An old captain stood, with a dozen of his soldiers in formation behind him. Around them swarmed a few men of the court, the priests, generals and satraps who circled the throne like bees around honey. But one man stood out, taller even than Notheen, with skin as pale as the winter sky and a coat too heavy for Nooria’s climate. The man bent his head towards a Tower mage Mesema did not recognise. So this could be no other than the Fryth duke, Didryk, Banreh’s friend. As she stared down at him he looked up, and recognition flashed in his eyes. He gave a bow so slight that nobody in his vicinity noticed it, so engrossed were they in their own business.

She inclined her head in the way of her people and he returned the gesture as the crowd began to move, sweeping the Fryth, the Blue Shield captain and all the soldiers towards the throne room.

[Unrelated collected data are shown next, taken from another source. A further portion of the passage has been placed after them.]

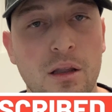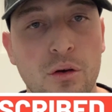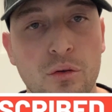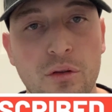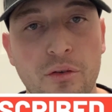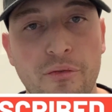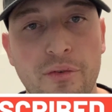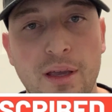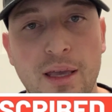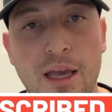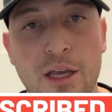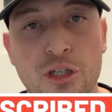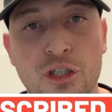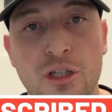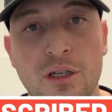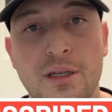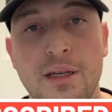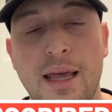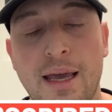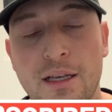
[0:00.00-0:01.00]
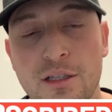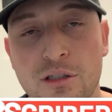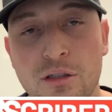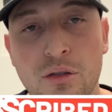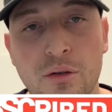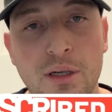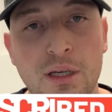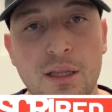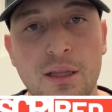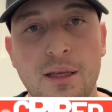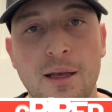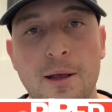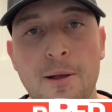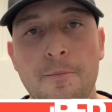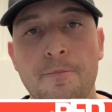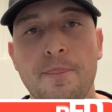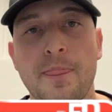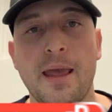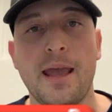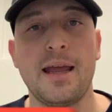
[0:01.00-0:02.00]
notification next to it,
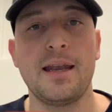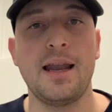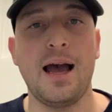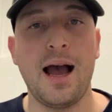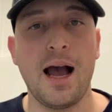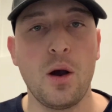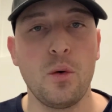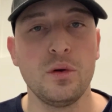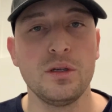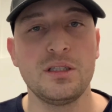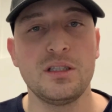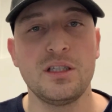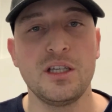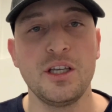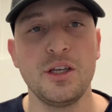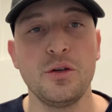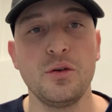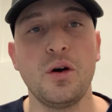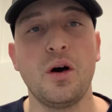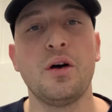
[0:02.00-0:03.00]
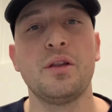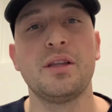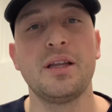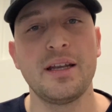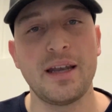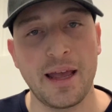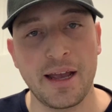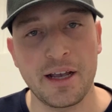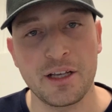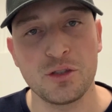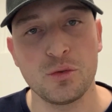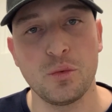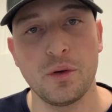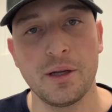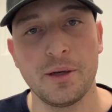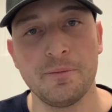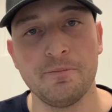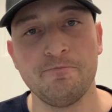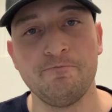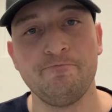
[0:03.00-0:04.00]
and I will see you on the next
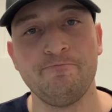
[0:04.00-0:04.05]
one.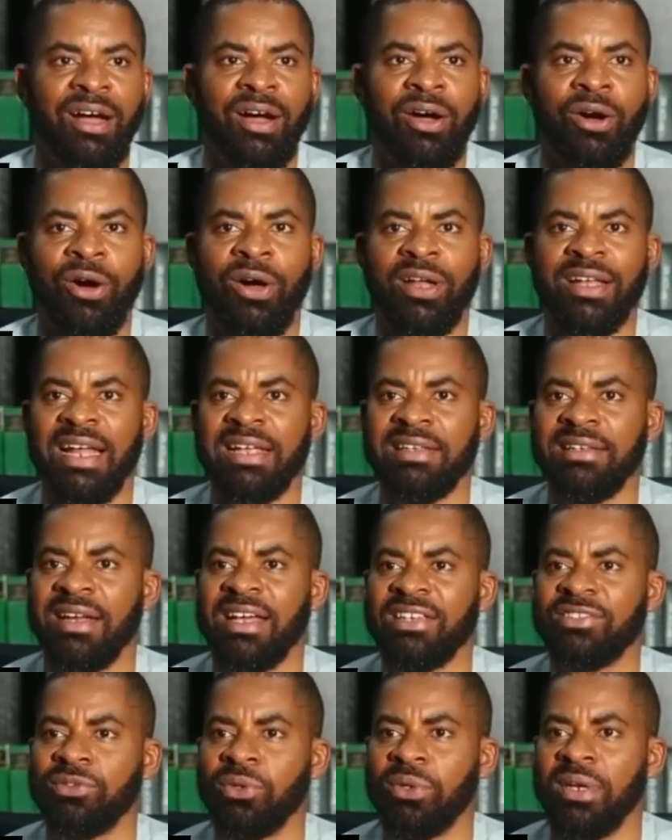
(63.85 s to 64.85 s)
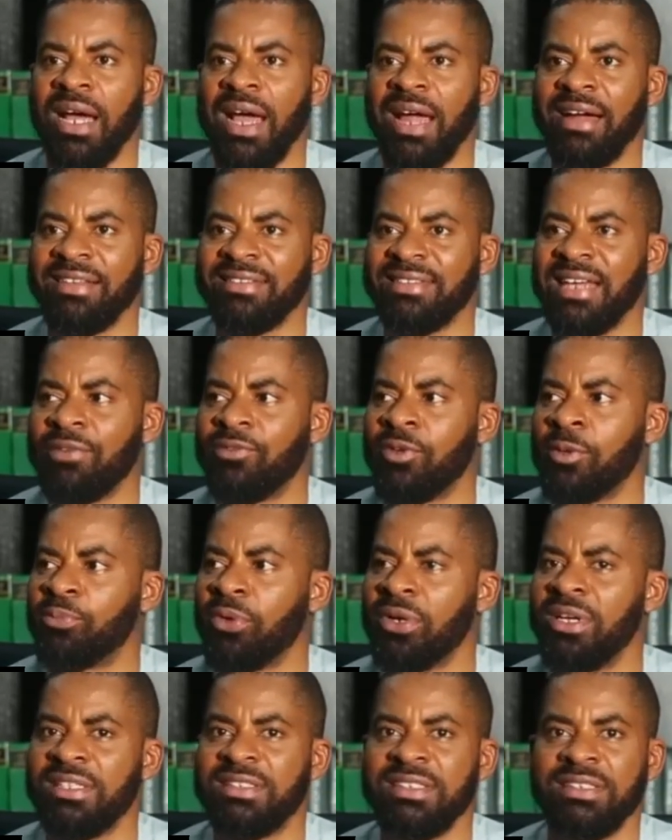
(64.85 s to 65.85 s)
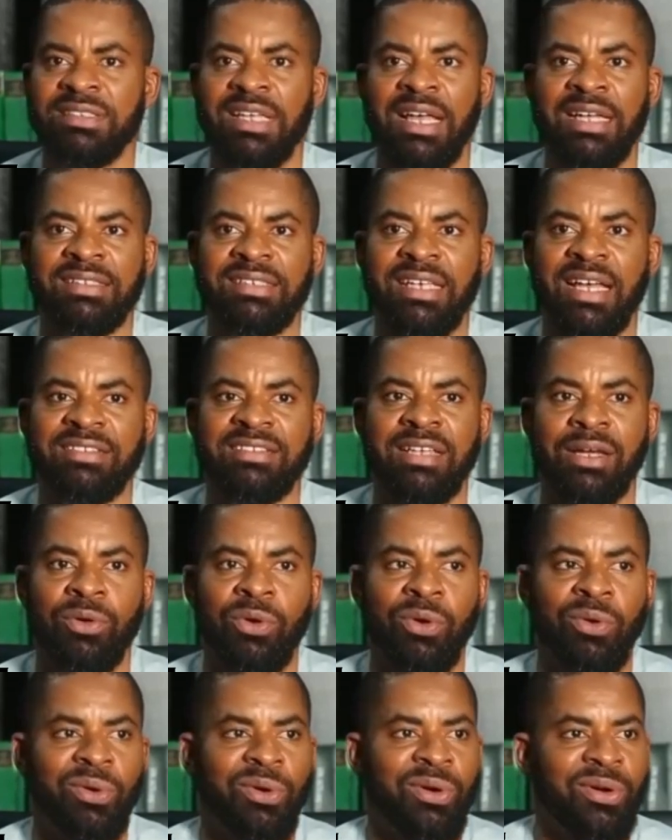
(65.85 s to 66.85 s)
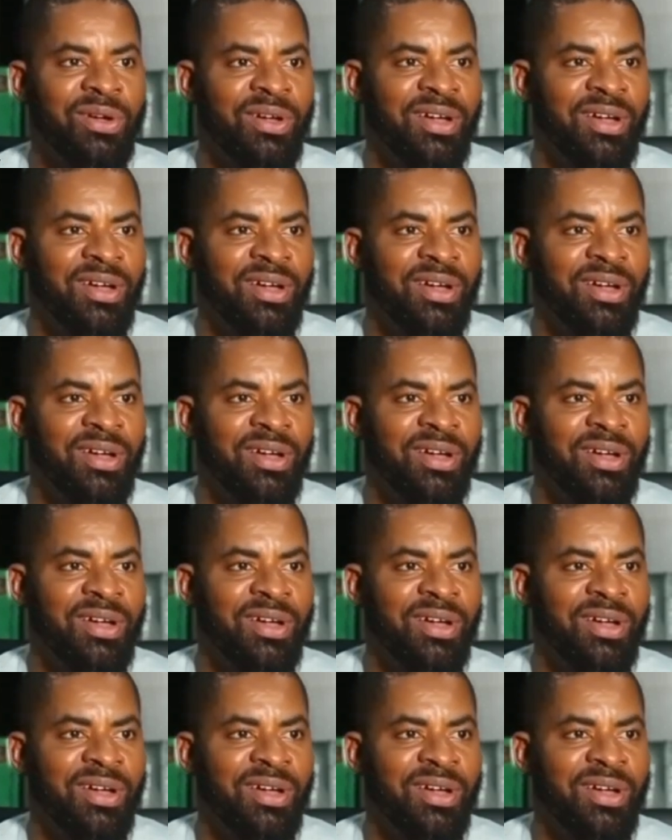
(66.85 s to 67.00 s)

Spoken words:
All Nigerians know that I resigned from politics 8 years ago.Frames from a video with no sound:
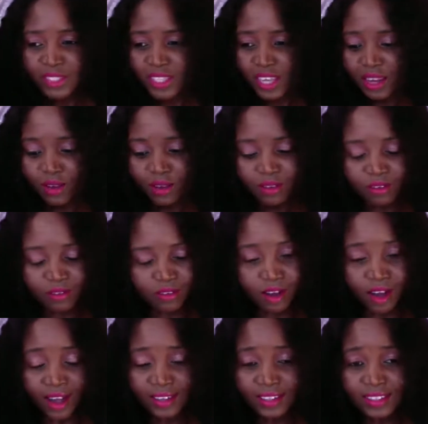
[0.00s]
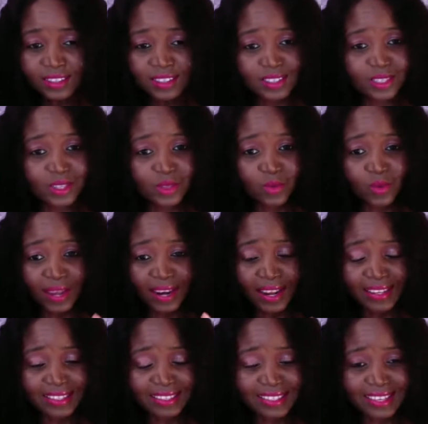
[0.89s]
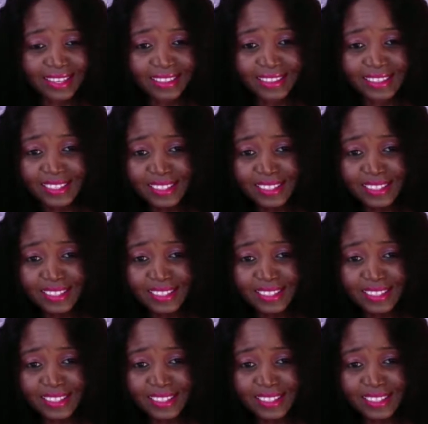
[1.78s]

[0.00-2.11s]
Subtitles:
Say, God, this is what I did.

So that was Banreh’s ally. Mesema was relieved the chief had been set free. She turned towards the servants’ stair, but motion caught her eye and she looked back over the railing. In the corridor she saw a woman with long black hair walking towards the temple wing. “Your Majesty!” she called, thinking it was Nessaket, but the woman did not acknowledge her.

She hurried down the stairs and followed the black-haired woman into the corridor, but saw no one.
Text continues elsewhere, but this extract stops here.